私は頭を下げた。 そうするのが正しいと幼い時に母にならったからだ。私は顔を上げて私の両前腕部を真っ赤に染めあげてくれた男を直視しようとした。 目の前の男は丸メガネに小太りで、何だかひょうきんな見た目だった。私は彼ならその見た目と優しさで保育士にも向いてるのではと思った。

「あの、佐伯さん。 お薬あれだけで本当に大丈夫ですか? ここだけの話、畑山先生はもうご高齢なので他の先生を紹介しますよ? 今日中にでも行ってみてはどうでしょうか?」

2、3回覗き込むようにしてゆっくりと瞬きをする彼を見て私はそうしてみようか、と思った。

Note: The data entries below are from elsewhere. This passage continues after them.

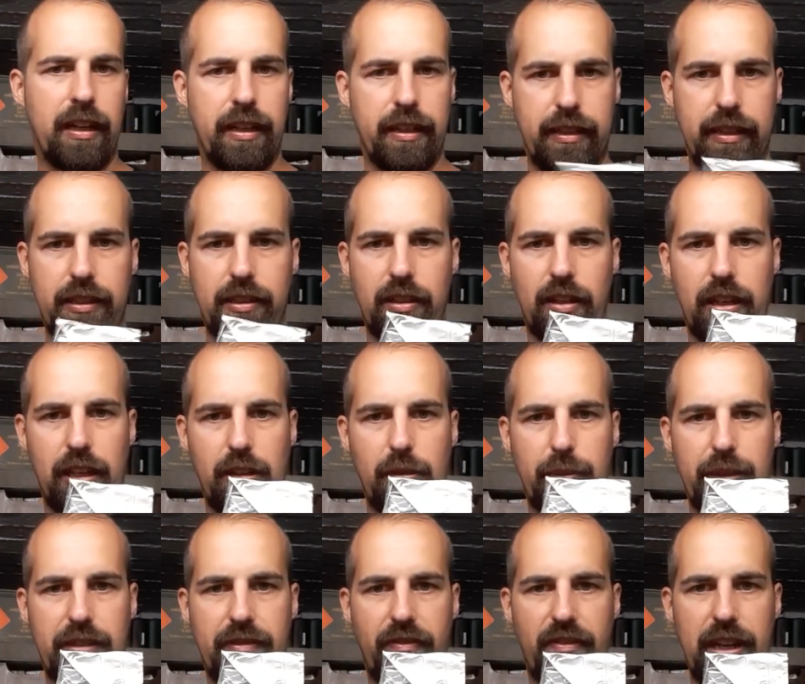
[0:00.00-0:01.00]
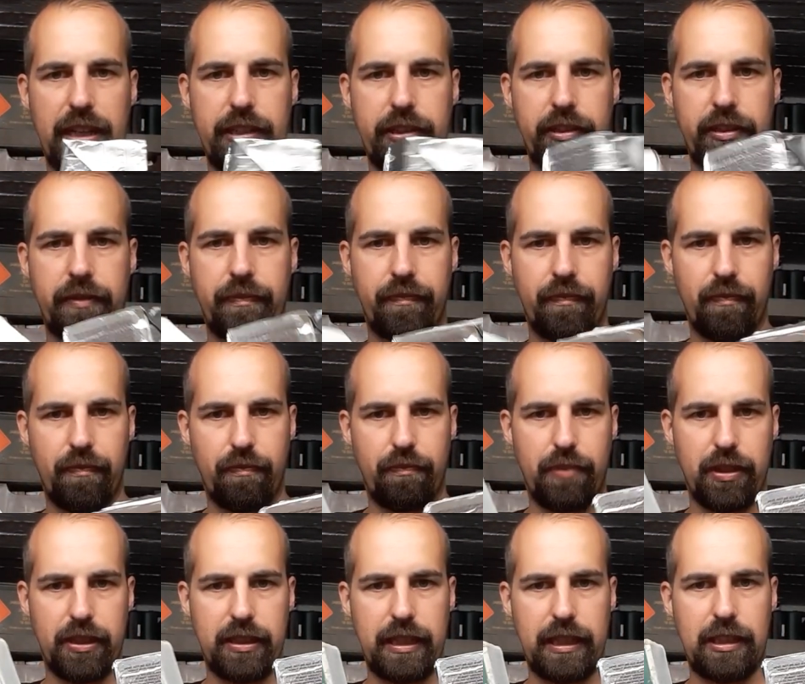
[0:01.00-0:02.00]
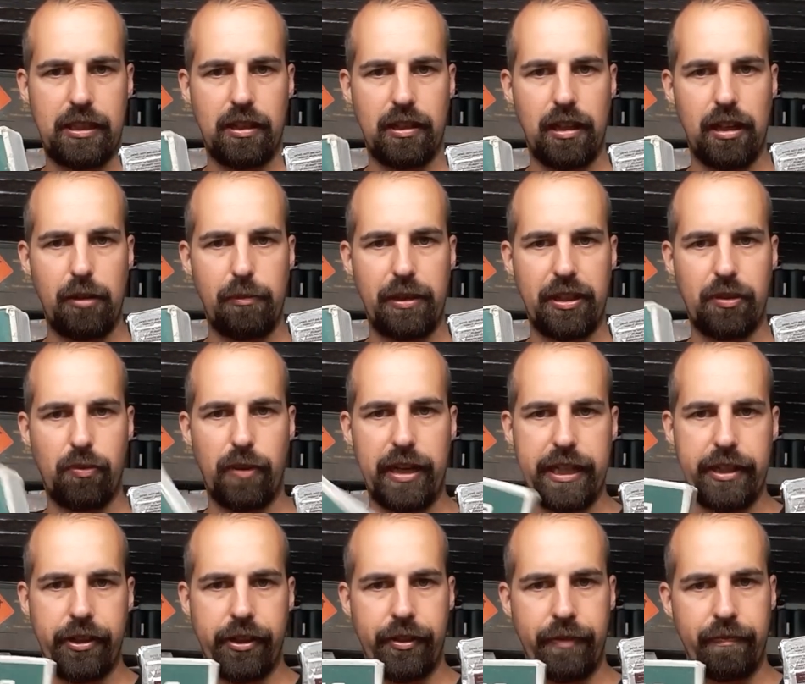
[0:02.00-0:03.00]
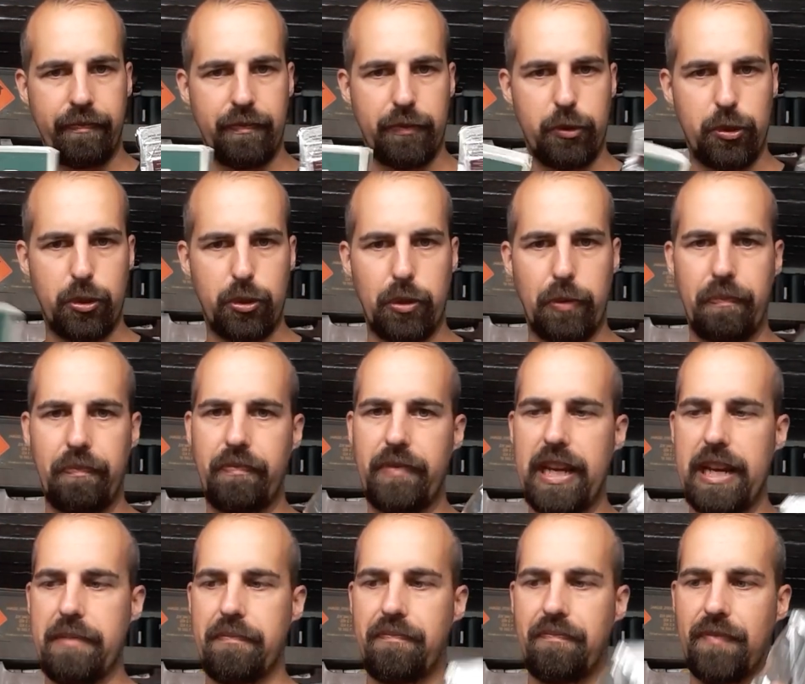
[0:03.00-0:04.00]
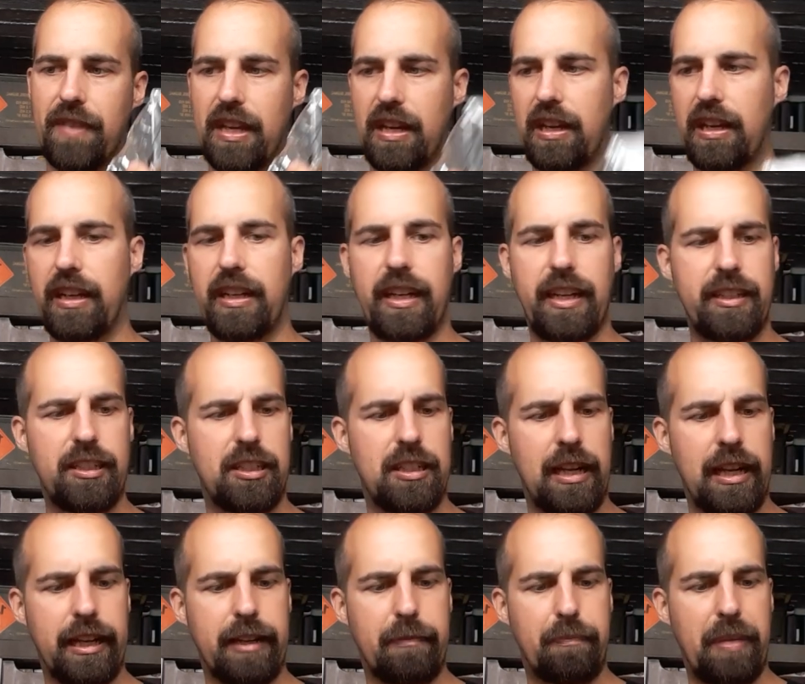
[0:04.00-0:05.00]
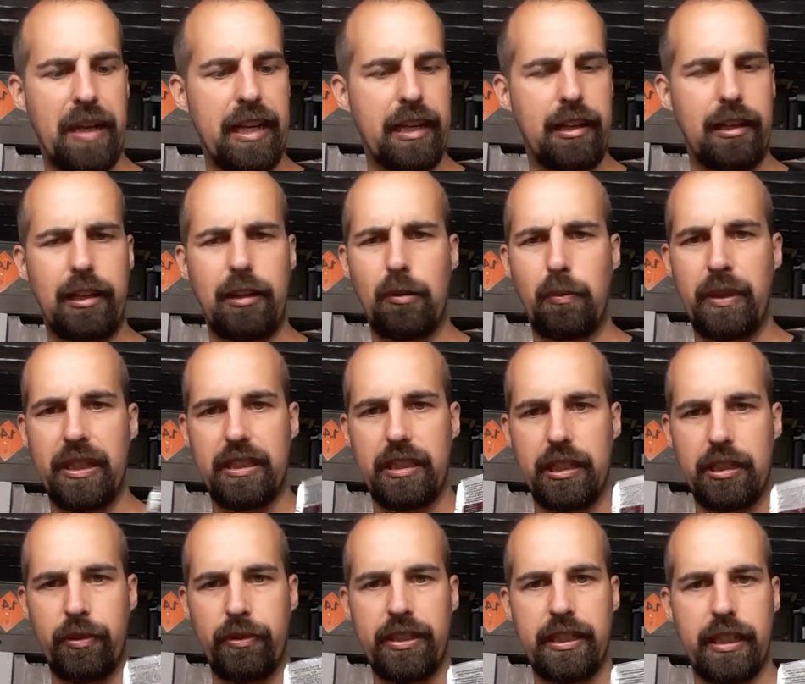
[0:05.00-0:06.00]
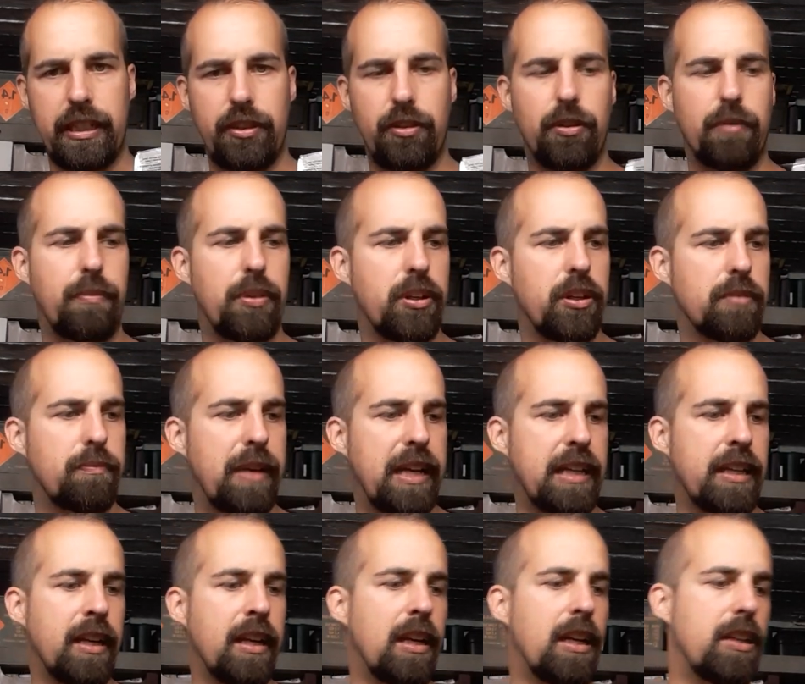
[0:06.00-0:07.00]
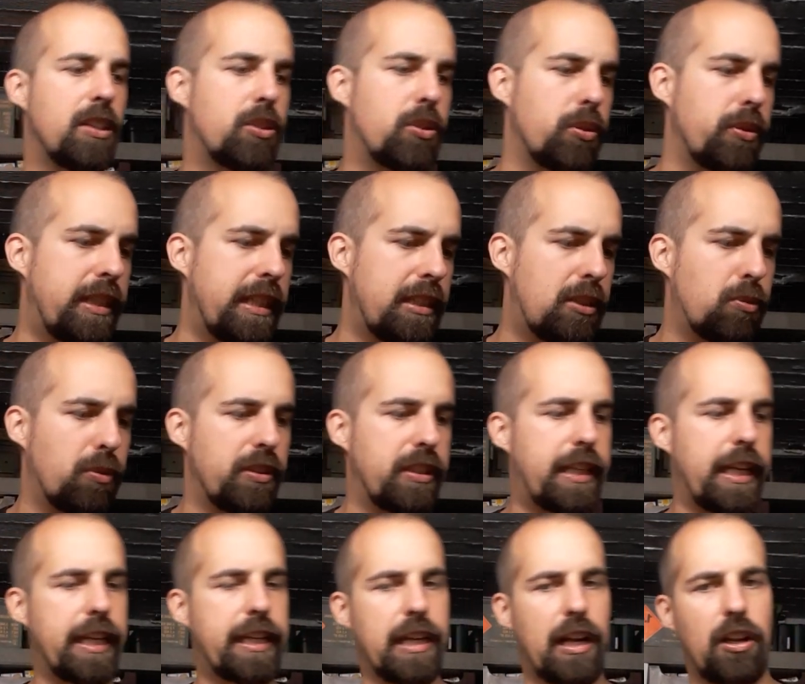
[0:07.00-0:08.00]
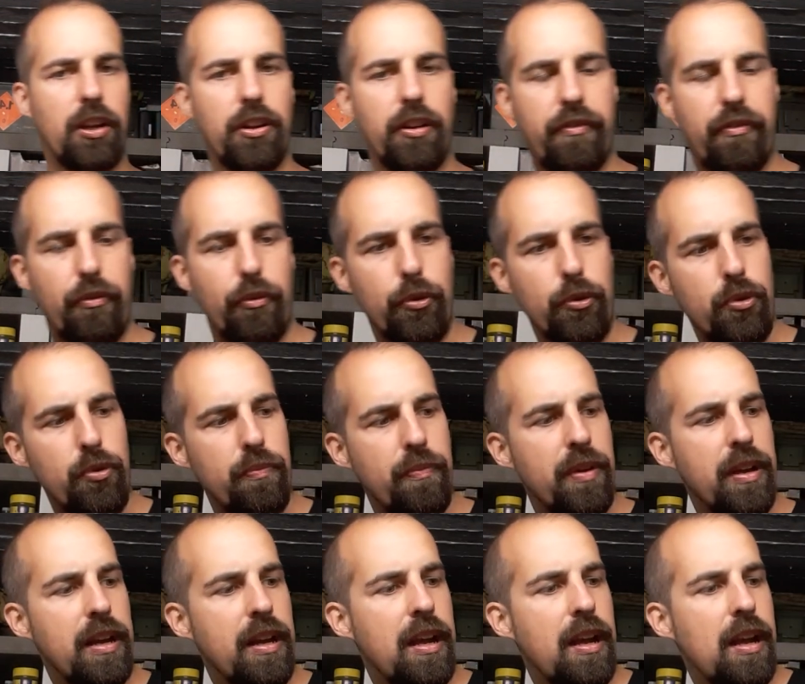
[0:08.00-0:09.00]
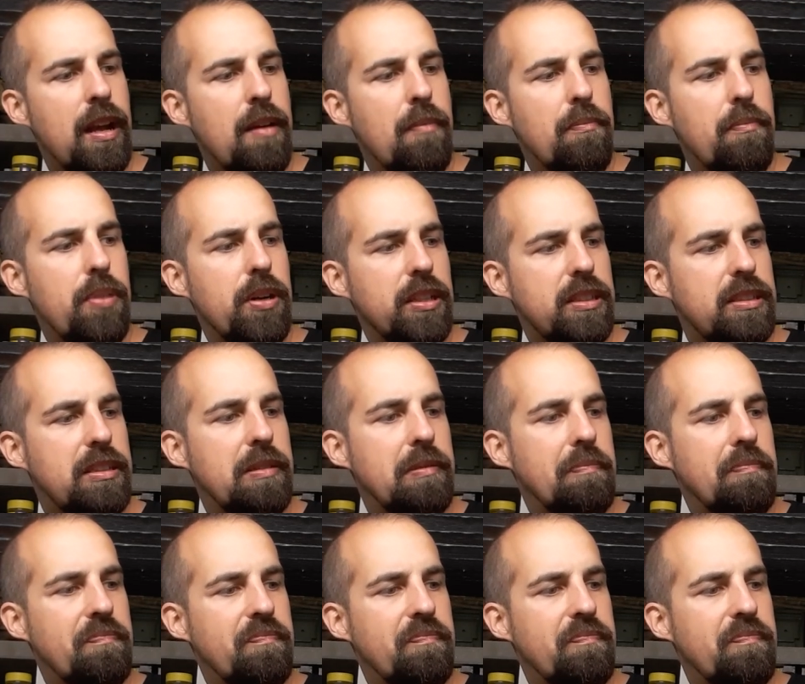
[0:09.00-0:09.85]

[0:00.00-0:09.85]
these are a little bit flatter, but these are a little bit wider. So yeah, it's like playing a little bit Tetris in your bug out bag. So these won't take a lot of room, but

「わかりました。 行ってみます。あの、皆さん、本当にご迷惑お掛けしました。」
と言って、私はあの、とつづけて
「もう私の薬用意出来てますか?」
「あ、はい!」
「じゃあ、私はもうお暇したいので、お会計いいですか?」

私は体をいつも以上に丸め、すいませんすいませんと言いながらレジに行って表示された額のお金を払った。

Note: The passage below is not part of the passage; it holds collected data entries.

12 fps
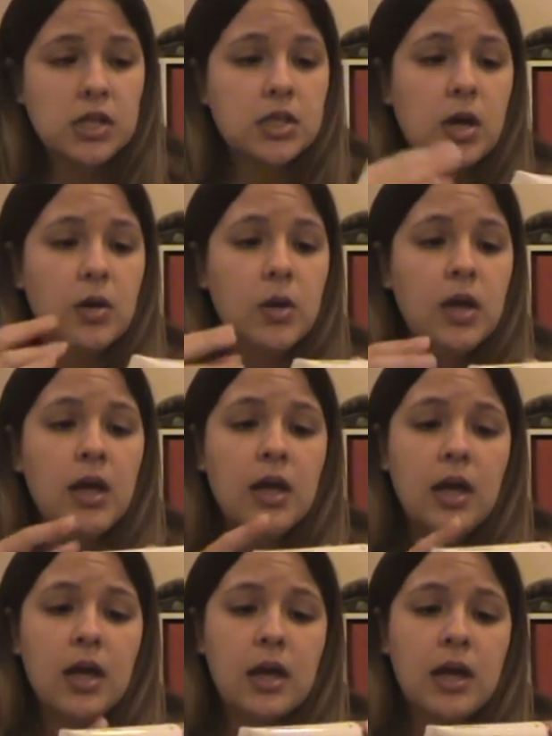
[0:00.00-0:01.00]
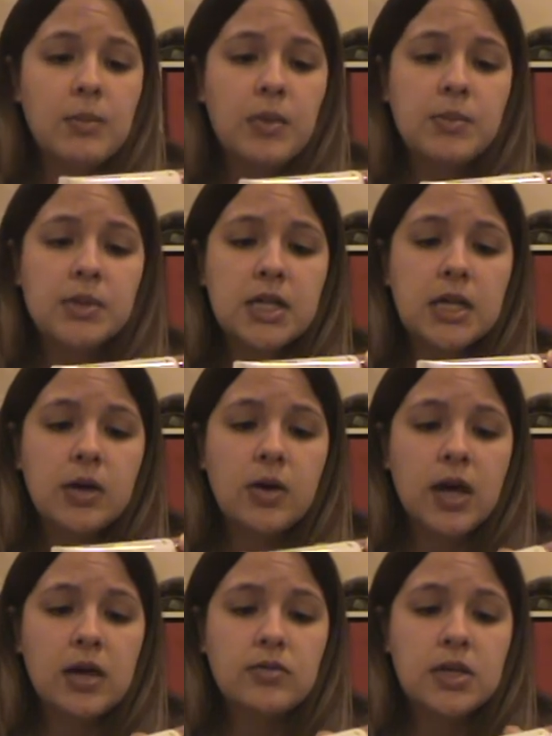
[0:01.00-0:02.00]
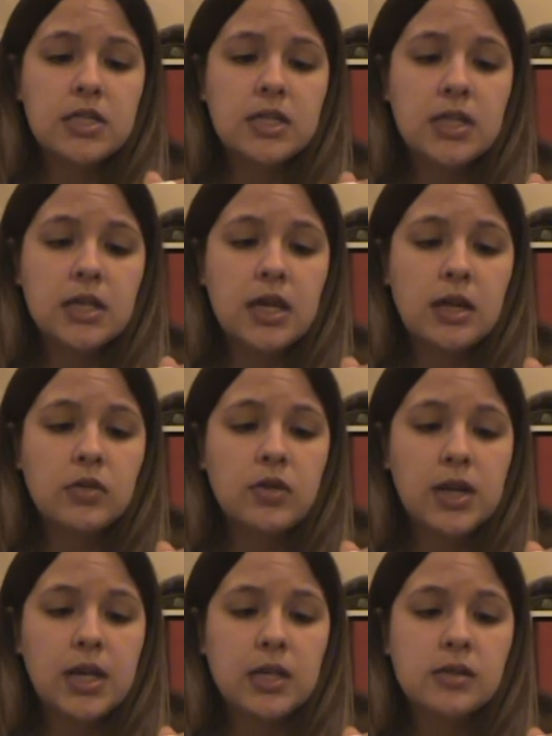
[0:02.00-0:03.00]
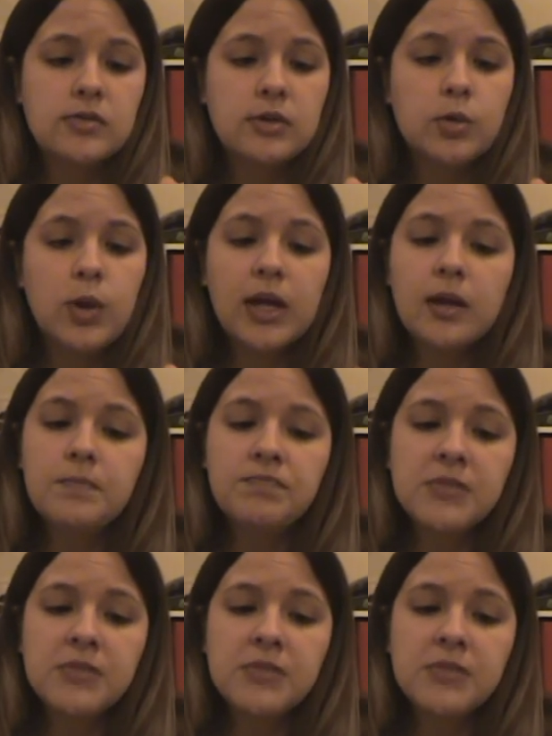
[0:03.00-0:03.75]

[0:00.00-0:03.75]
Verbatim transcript: So um, I'm just going to go ahead and read you the ingredients real quick.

煮こごりの中に入れられたみたいなあたまで何とか考えられたのは早くここから出たいということだけだった。 さっきまでは爆速でノイズが駆け回っていたのに今ではそれが嘘みたいだった。

「佐伯さん、お薬手帳はお持ちですか?」
レジはさっきまで袋を抑えてくれていた女の人がうってくれた。

「いえ、ないです。すみません。必要ないです。すみません。あと、袋ありがとうございました。」
「いえ、仕事ですから。お大事に。」

さっきまであんな事があったにも関わらず、彼女は何度もこの会計作業をやってきたのだろう、慣れた手つきでやってのけた。 しかし、決して私と目を合わそうとはしてくれなかった。 私はそのことでまた拳を作り、再度自分を殴った。あ、と誰かが言った。
「ははまたやっちゃった。すみません。 もう帰ります。」

申し訳なく笑う私を見て赤ん坊が笑った。 母親は赤ん坊の顔だけを見て、一切こっちを見ようとしなかった。

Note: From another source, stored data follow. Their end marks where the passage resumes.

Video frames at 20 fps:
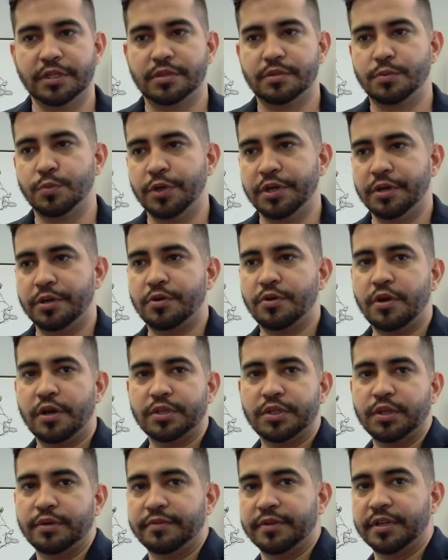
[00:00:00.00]
when you
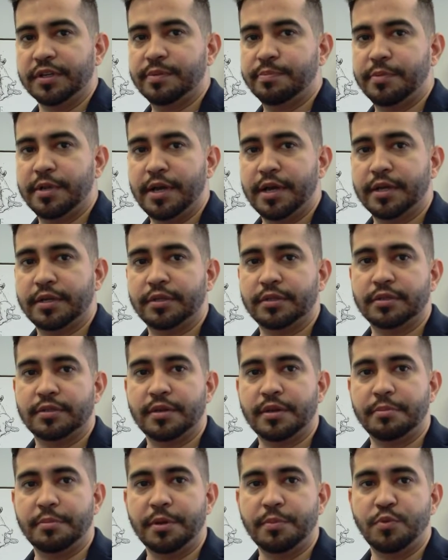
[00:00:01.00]
cross over this block, there's
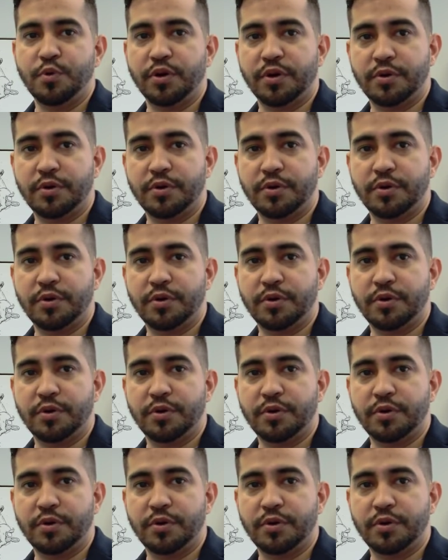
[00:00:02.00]
going to be more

私は足早に薬局を出た。 去り際、建物の奥にいつの間にか移動していただるまがエヘンッと大きい空咳をした。私はそれがでてけっと言ってきているように聞こえたので、薬局を出て直ぐにまた自分のあたまを殴った。

「すみませんすみませんすみません。」

私は午後の日がさす誰もいない駐車場で1人呟いた。